Scientists Turn Sunlight Into UV Light at 1.9% Efficiency
Researchers at Kyushu University have created a material that converts ordinary visible sunlight into ultraviolet light, achieving nearly 2% efficiency outdoors. The breakthrough could power everything from air purifiers to 3D printers using nothing but sunshine.
Picture pouring two cups of warm water together and getting one cup of boiling water out. Impossible in our world, but scientists in Japan just pulled off something similar with light itself.
Researchers at Kyushu University have developed a solid material that combines two particles of visible sunlight to create one particle of higher-energy ultraviolet light. The process, called photon upconversion, achieved 1.9% efficiency under natural outdoor conditions.
That might sound modest, but it's a genuine breakthrough. Most solid-state materials can't accomplish this even under much stronger artificial light, let alone regular sunshine streaming through a window.
The team solved a puzzle that had stumped scientists for years. In liquid solutions, molecules float freely and can easily share energy to create UV light. But liquids require toxic solvents, can evaporate, and aren't practical for real-world devices.
Solid materials pack molecules together so tightly that their electron clouds overlap and cancel each other out before the magic can happen. The trick was finding the perfect distance: close enough to transfer energy, but far enough apart to prevent interference.

The researchers modified an organic molecule called dihydroindenoindenedene by attaching chemical chains that act like tiny spacers. These chains create precisely controlled gaps between neighboring molecules, allowing energy to flow efficiently while maintaining stability.
When paired with a donor molecule that absorbs visible light, the system produces bright UV emission with a quantum yield above 60%. For every hundred visible light photons absorbed, roughly two UV photons emerge with double the energy.
The Ripple Effect
UV light makes up only 6% of sunlight reaching Earth, but it powers crucial technologies we use daily. It purifies air in hospitals and offices, cures resins in 3D printers, and hardens materials in dental fillings and nail treatments.
The new material could eliminate the need for electricity-hungry UV lamps in these applications.

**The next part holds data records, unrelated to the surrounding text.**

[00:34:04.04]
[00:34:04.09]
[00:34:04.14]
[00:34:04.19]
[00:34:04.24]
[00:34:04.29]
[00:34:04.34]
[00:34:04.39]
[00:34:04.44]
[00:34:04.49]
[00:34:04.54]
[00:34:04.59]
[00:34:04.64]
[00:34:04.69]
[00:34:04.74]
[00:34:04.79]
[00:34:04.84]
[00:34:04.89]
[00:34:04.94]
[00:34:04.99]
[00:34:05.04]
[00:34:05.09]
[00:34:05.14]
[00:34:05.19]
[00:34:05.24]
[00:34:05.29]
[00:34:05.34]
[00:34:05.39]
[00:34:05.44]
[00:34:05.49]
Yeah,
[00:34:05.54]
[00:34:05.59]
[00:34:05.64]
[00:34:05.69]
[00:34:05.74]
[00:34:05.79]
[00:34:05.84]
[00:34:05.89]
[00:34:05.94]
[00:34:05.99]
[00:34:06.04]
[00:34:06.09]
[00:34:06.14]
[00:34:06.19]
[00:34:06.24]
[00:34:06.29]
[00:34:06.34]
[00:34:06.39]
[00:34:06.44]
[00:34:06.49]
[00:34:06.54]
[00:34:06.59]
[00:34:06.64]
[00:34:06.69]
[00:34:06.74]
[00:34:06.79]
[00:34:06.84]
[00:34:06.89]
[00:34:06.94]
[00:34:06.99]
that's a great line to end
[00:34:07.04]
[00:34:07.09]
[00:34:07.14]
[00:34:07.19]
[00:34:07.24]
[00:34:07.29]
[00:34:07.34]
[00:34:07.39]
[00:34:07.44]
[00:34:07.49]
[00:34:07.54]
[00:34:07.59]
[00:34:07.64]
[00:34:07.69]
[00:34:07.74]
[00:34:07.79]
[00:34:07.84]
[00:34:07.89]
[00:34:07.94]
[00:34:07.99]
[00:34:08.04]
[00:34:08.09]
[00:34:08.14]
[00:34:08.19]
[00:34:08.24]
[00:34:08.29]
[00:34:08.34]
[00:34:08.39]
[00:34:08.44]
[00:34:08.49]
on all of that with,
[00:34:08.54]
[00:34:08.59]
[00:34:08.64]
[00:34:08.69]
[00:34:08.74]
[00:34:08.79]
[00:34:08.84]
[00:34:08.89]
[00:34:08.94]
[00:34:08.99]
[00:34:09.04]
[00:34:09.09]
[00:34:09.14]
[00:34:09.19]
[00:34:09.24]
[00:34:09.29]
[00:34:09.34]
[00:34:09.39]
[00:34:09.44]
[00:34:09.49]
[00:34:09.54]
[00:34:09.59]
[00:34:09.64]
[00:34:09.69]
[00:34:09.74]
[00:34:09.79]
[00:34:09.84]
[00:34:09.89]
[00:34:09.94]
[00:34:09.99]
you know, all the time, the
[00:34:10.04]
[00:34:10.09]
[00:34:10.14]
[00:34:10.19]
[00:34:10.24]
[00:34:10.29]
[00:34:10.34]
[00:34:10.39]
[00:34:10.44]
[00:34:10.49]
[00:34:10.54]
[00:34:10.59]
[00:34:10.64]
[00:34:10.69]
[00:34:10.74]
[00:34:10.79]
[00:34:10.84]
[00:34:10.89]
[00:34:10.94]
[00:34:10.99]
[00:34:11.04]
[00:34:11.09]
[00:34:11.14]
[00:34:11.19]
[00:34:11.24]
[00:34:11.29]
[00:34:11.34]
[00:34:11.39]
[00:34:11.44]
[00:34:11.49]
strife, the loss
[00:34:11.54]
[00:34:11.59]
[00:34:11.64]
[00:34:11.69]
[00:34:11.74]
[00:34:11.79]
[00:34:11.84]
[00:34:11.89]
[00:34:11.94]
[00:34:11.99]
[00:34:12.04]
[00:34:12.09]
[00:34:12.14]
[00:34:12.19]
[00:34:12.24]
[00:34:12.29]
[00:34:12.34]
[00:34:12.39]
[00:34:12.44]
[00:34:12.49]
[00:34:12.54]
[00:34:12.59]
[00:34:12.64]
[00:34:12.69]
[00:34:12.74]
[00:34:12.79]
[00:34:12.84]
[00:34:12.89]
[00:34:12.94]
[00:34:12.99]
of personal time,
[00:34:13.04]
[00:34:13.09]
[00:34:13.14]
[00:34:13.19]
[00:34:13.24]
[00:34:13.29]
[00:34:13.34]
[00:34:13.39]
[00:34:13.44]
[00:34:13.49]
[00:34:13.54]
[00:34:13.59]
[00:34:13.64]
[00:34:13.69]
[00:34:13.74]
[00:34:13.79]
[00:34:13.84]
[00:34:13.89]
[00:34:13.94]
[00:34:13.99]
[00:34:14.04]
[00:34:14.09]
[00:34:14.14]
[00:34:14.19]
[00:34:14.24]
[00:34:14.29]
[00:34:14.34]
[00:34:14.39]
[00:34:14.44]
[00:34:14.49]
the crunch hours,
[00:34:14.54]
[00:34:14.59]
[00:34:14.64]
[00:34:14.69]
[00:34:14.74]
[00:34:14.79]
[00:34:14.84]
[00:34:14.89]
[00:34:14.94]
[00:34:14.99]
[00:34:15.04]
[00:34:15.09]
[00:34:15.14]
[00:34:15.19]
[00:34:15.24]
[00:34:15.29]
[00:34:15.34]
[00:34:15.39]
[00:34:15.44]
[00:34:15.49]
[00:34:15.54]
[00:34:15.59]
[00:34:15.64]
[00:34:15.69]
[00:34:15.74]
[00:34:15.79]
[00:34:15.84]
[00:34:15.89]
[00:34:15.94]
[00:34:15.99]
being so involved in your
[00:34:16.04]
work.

Air purifiers could run continuously on ambient indoor light. 3D printers could operate at lower intensities, making the technology safer and more accessible.
The material is relatively simple to manufacture from inexpensive starting materials, and the team has already filed a patent application. Unlike previous attempts, it doesn't require rare elements or complex production processes.
The breakthrough represents 14 years of persistent research. Professor Nobuo Kimizuka began the work in 2012, aiming to create molecular systems where self-assembly performs useful functions. Graduate students Naoyuki Harada, Hayato Shoyama, and Nutnicha Boonmong, along with researchers Kiichi Mizukami and Yoichi Sasaki, delivered the final results just 11 days before Kimizuka's retirement in 2024.
Sunshine just became more versatile, and the world's UV-powered technologies are about to get greener.